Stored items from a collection
※ ※ ※
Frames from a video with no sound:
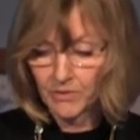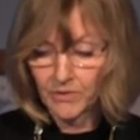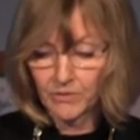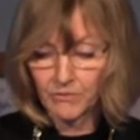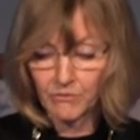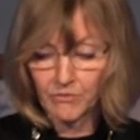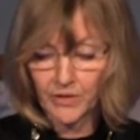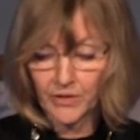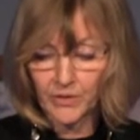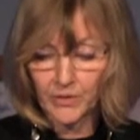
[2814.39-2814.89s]

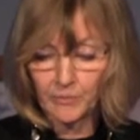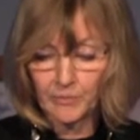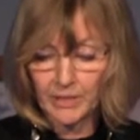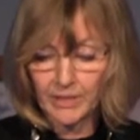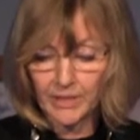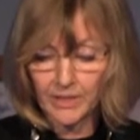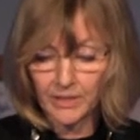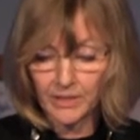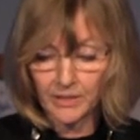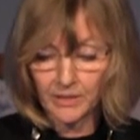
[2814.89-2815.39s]
from the very
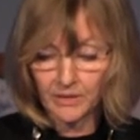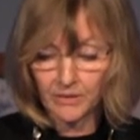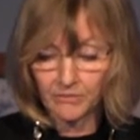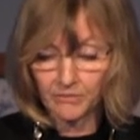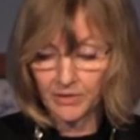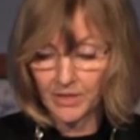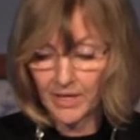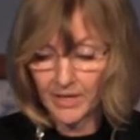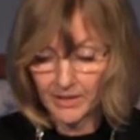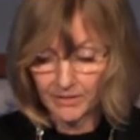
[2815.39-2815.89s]
beginning
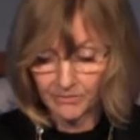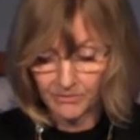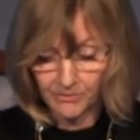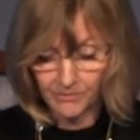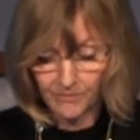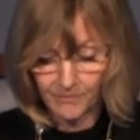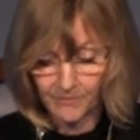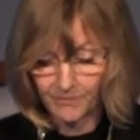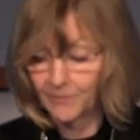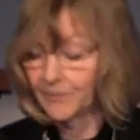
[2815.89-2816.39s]
of
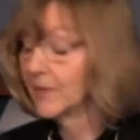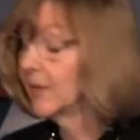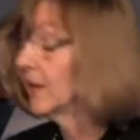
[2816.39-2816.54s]
life.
※ ※ ※
What the task requires = Give back every record above word for word; the pictures have no place in it.

Problem solution =
Frames from a video with no sound:
[2814.39-2814.89s]

[2814.89-2815.39s]
from the very
[2815.39-2815.89s]
beginning
[2815.89-2816.39s]
of
[2816.39-2816.54s]
life.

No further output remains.